Open lakshmanan-v opened 3 years ago
Another alternative is the Data Sketch HLL: https://datasketches.apache.org/docs/HLL/HLL.html They claim better performance in this paper: https://datasketches.apache.org/docs/HLL/Hll_vs_CS_Hllpp.html
Good point @Jackie-Jiang. We could add this as a separate function DISTINCTCOUNDATASKETCHHLL (similar to DISTINCTCOUNTTHETASKETCH). It would be nice to document the parameters, accuracy and space requirements of each of HLL implementations as we have a handful of them already. Users can chose the right one based on their need.
DISTINCTCOUNTHLL accuracy and memory footprint can be improved through latest HLL algorithms. We have a choice either replace the existing implementation with a better one or leave the existing DISTINCTCOUNTHLL to implement original HLL and create separate functions (ex: DISTINCTCOUNTHLLPLUSPLUS).

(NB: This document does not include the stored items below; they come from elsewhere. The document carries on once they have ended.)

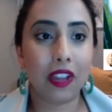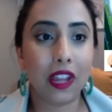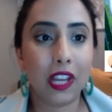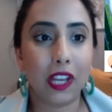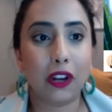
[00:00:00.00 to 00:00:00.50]

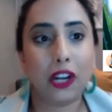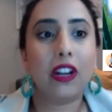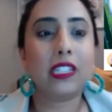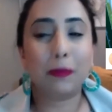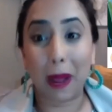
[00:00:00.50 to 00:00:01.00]
you know, you're
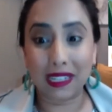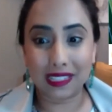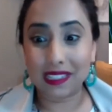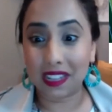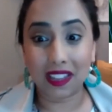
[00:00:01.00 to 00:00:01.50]
expected
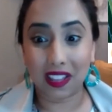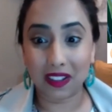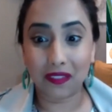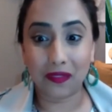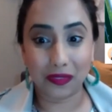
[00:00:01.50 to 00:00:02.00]
to
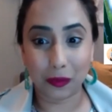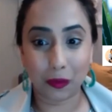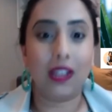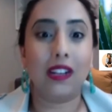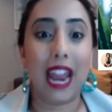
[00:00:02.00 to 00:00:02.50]
live,
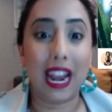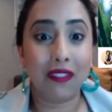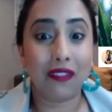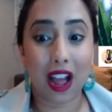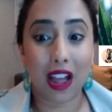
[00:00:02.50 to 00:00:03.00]
what,
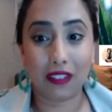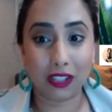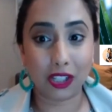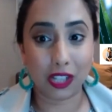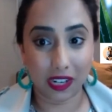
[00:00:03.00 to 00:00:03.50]

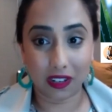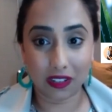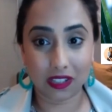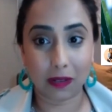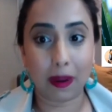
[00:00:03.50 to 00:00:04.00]
eighty-five-ish
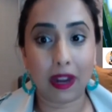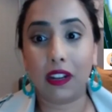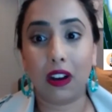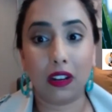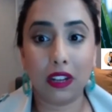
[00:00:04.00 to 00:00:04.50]
years, depending
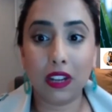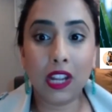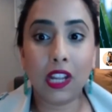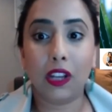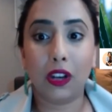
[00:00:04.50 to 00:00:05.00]
on,
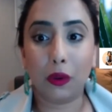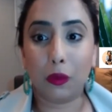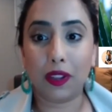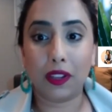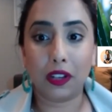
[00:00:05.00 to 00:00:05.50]
you know,
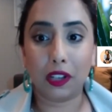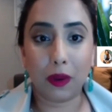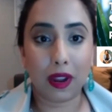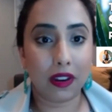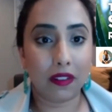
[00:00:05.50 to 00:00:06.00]
whether you
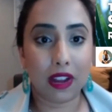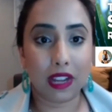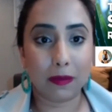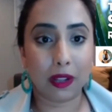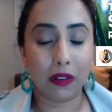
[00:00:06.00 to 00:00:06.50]
identify as
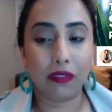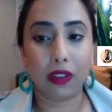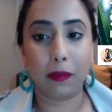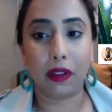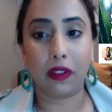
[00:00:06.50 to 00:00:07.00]
male or
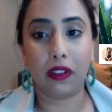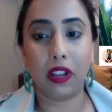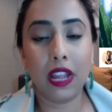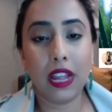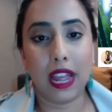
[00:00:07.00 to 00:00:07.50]
female. And,
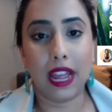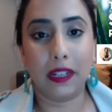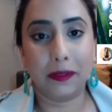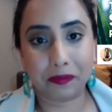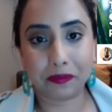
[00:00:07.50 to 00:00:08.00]
and
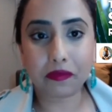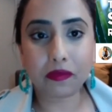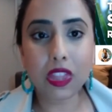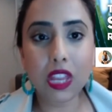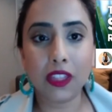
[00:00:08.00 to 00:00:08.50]

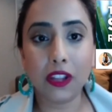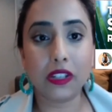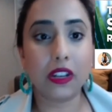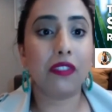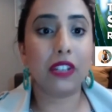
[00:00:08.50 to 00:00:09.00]
there's
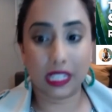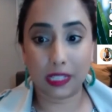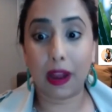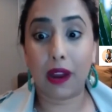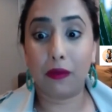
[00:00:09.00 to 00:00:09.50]
differences
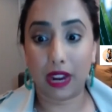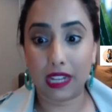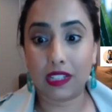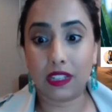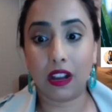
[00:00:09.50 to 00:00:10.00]
by
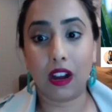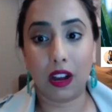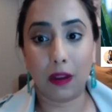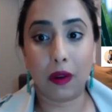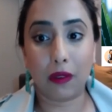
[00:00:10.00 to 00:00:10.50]
race
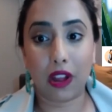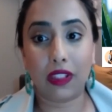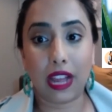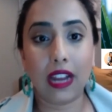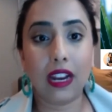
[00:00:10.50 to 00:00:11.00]
um, around that.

Google's HLL++ -- a popular algorithm amongst the community offers lot of improvements over original HLL. There are multiple java implementations of HLL++. Most of them have variations in performance due to the register size and other implementation choices. Clearspring stream-lib used for current HyperLogLog function, implements HLL++ as HyperLogPlus.